5.2. Subjective Factors Affecting the Realization of Social Benefits

In addition to the physical properties of rural micro-landscapes, the generation of their social benefits also depends on the perceptual processes that occur between people and the environment. The perceptual quality, cognitive experience, and activity behavior of rural residents in a micro-landscape have roughly the same direct impact on its social benefits.
The most significant impact on perceptual quality was contributed by the perceived availability of the micro-landscape; an area being “easy to reach and use” and “offering a variety of activities” were the main reasons for rural residents choosing to enter a micro-landscape for activities. In addition, a comfortable environment and beautiful design enhanced villagers’ perceptual quality of the micro-landscapes. During the study, it was found that the effect of “sense of security” on the social benefits was not significant, and it was attributed to the familiarity of rural residents with the environment. Due to the limitation of scale, the influence range of a rural micro-landscape is small, so the people who use it are nearby residents who are familiar with their environment, and most of the users know each other well. This familiarity provides them with a high perception of safety in the micro-landscape [62,63], so the “sense of security” did not significantly influence the social benefits.

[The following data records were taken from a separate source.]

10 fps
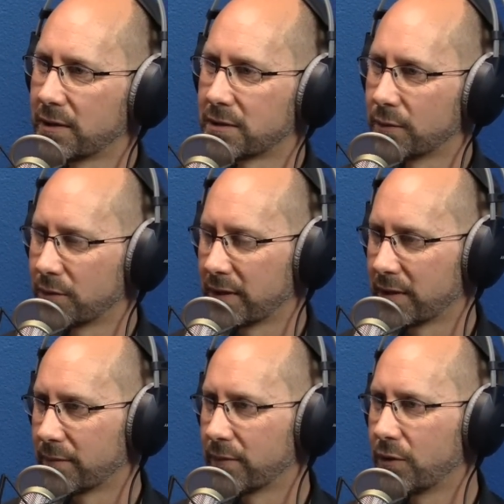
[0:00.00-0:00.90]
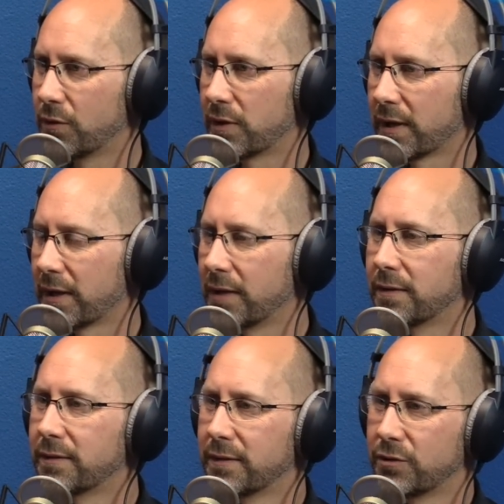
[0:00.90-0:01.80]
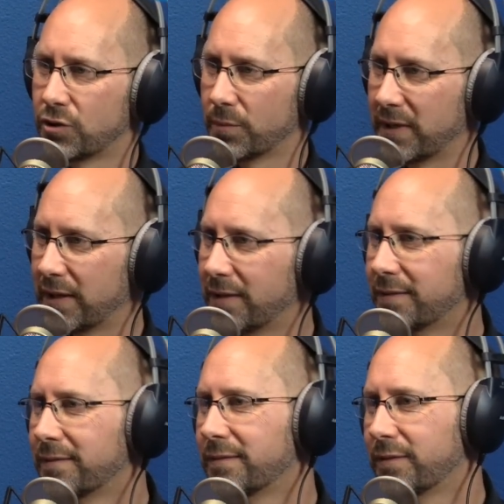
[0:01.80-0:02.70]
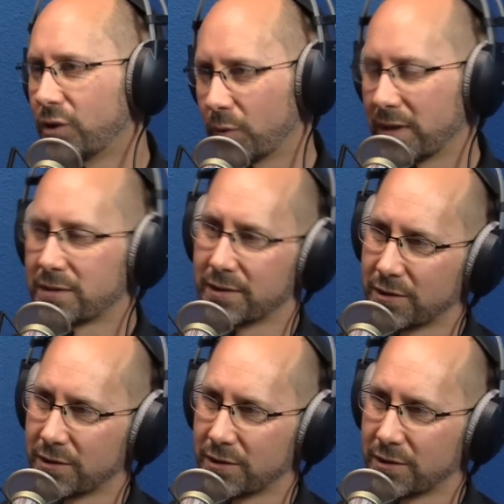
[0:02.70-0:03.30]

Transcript: So uh, the U K, Germany, U S and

In terms of cognitive experience, “sense of belonging” is a key feature that characterizes community cohesion. As a public place where people gather for leisure, recreation, and social purposes, rural micro-landscapes promote the integration of rural residents into community life and create a strong sense of local dependency, thus generating positive social impacts [64]. As shown in Table 12, the factors of “affordances”, “artificial facilities”, and “cultural atmosphere” had significant positive effects on “sense of belonging”. Accessible and unobstructed trails, shaded areas that support relaxation, functional facilities that encourage recreational activities, and the use of cultural elements to create a sense of daily life and shared presence provide a sense of pride and belonging. Secondly, “health recovery” had a greater contribution to positive cognitive experiences. The health benefits that users obtain in micro-landscapes mainly include physical recovery, psychological recovery, and social recovery: (1) “affordances” (β = 0.516 ***) and “artificial facilities” (β = 0.273 **) support physiological and social recovery by promoting physical activity and social interaction; (2) “aesthetics” (β = 0.354 *) and “cultural atmosphere” (β = 0.219 *) achieve psychological recovery by creating aesthetically pleasing, familiar, and safe places to stabilize one’s mood and relieve stress.

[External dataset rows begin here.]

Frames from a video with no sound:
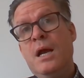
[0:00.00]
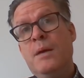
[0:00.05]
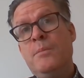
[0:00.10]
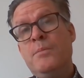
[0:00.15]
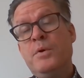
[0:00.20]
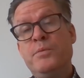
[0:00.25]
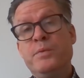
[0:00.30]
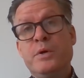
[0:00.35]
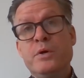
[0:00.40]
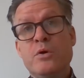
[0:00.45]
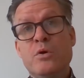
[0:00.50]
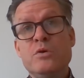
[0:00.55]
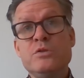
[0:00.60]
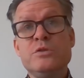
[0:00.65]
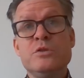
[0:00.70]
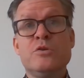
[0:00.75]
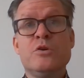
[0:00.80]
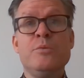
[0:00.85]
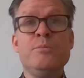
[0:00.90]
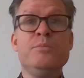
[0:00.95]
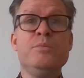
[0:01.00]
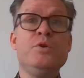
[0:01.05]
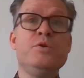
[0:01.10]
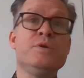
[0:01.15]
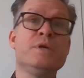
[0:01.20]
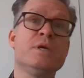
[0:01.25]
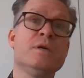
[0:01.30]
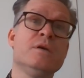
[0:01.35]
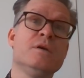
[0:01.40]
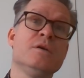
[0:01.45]
But we can also
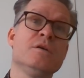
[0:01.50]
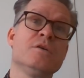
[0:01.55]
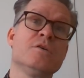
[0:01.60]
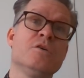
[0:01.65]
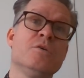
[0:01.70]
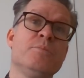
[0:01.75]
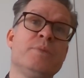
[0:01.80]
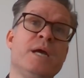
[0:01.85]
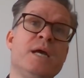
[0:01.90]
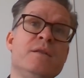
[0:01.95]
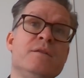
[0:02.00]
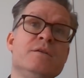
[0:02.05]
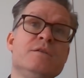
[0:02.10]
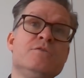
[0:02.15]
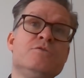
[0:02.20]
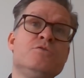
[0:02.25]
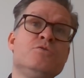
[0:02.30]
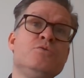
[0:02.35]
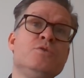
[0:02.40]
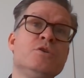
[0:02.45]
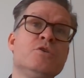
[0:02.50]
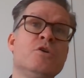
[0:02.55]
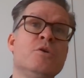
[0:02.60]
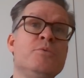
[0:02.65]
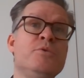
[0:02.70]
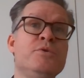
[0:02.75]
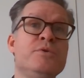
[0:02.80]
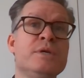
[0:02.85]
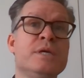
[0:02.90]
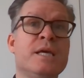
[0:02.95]
compare this to the
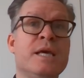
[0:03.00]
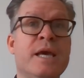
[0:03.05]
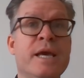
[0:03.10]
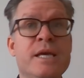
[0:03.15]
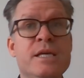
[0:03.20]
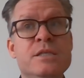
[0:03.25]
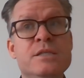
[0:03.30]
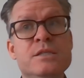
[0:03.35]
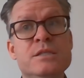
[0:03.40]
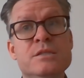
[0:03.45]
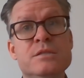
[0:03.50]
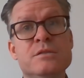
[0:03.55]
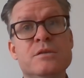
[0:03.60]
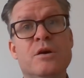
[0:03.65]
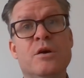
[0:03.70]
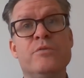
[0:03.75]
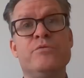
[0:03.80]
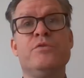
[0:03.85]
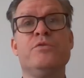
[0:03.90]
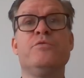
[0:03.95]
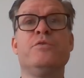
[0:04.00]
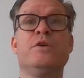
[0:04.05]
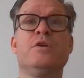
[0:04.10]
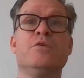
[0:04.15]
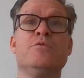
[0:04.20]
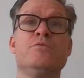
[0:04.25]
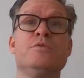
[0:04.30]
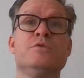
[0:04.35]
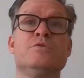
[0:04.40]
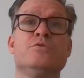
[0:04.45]
communication of the
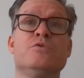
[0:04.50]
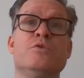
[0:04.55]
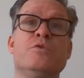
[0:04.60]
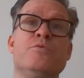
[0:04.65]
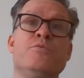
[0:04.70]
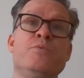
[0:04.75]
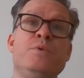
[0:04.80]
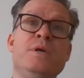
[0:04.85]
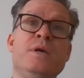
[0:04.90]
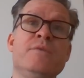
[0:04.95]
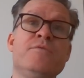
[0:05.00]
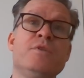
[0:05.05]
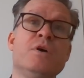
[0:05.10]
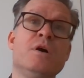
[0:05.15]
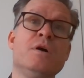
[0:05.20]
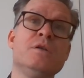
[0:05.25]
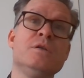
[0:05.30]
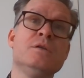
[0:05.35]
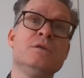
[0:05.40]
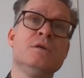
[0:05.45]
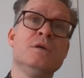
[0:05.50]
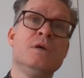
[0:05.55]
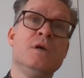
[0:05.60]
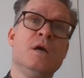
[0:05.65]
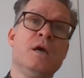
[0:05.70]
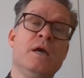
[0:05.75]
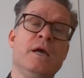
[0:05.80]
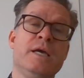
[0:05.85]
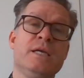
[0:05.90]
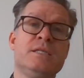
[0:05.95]
Federal Reserve. We have done
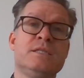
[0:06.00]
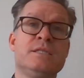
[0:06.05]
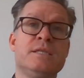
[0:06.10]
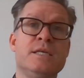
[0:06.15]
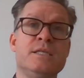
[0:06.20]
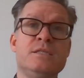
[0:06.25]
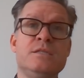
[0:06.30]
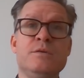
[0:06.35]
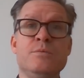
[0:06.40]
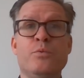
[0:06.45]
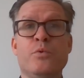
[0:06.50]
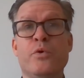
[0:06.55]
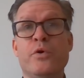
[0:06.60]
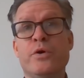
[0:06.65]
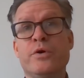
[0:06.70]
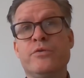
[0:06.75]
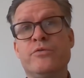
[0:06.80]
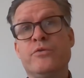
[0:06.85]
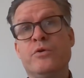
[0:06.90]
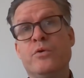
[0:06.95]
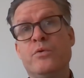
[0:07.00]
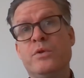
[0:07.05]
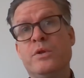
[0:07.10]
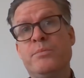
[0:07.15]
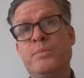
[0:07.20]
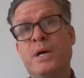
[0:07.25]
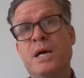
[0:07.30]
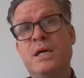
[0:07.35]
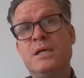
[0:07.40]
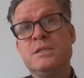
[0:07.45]
extensive works over the
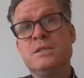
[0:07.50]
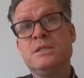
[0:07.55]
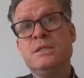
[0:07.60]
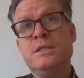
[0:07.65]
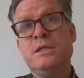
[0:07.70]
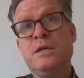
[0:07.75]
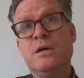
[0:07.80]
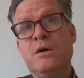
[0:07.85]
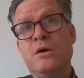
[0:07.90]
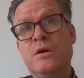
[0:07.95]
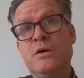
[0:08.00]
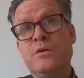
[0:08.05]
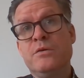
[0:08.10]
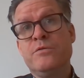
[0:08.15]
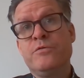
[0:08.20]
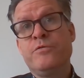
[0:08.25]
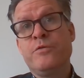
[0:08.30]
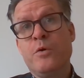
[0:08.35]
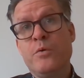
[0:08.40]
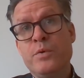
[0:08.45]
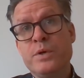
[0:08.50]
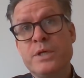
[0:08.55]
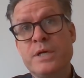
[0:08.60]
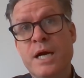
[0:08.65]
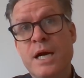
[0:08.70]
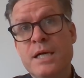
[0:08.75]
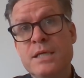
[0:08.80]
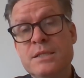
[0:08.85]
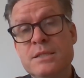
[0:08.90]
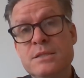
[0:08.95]
past year on forward
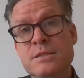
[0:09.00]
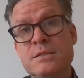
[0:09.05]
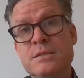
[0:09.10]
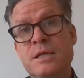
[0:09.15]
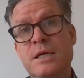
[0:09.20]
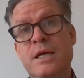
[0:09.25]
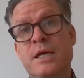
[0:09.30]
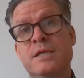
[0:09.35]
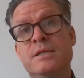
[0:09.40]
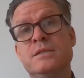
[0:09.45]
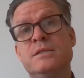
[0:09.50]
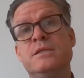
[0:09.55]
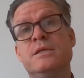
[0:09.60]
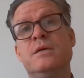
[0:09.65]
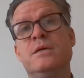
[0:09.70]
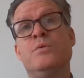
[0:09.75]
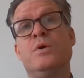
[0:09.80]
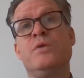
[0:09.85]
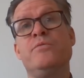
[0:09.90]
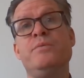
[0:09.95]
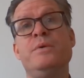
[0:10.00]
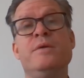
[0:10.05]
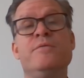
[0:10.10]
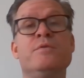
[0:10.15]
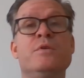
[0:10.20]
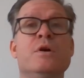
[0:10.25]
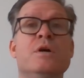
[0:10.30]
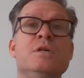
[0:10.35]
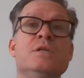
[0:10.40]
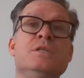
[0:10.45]
guidance, and what we have
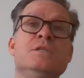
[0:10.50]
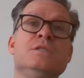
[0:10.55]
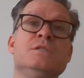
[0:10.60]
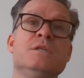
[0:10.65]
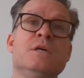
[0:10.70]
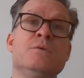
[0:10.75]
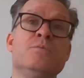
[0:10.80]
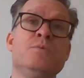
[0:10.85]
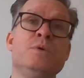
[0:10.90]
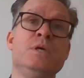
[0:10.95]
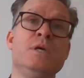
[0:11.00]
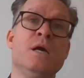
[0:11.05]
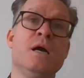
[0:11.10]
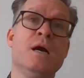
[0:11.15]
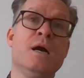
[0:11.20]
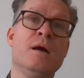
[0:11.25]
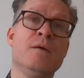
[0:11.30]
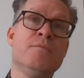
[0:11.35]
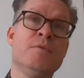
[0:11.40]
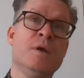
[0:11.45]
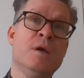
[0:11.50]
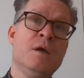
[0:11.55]
done is that we are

The “activity behavior” of rural residents in micro-landscapes, as the most intuitive influencing factor of social benefits, is reflected in the diversity, duration, and frequency of activities, which can comprehensively characterize the satisfaction of users with physical elements, perception, and cognition. The improvement and diversification of the leisure and recreational facilities and the increased availability of the micro-landscape can encourage rural residents to conduct activities therein and enhance the vitality of the space.

6. Conclusions

Both general perceptions and scientific research indicate that rural micro-landscapes confer many social benefits for habitat enhancement and civic life. However, these social benefits are influenced by multiple factors, and so the micro-landscapes built with the participation of university students and villagers are not sustainable due to the lack of scientific guidance. Based on the localized characteristics of rural micro-landscapes in coastal towns in southeast China, this study used PLS-SEM to construct a social benefit evaluation system and used data from 18 micro-landscapes in China to verify the scientific validity of the evaluation system and identify the key factors influencing the social benefits of rural micro-landscapes.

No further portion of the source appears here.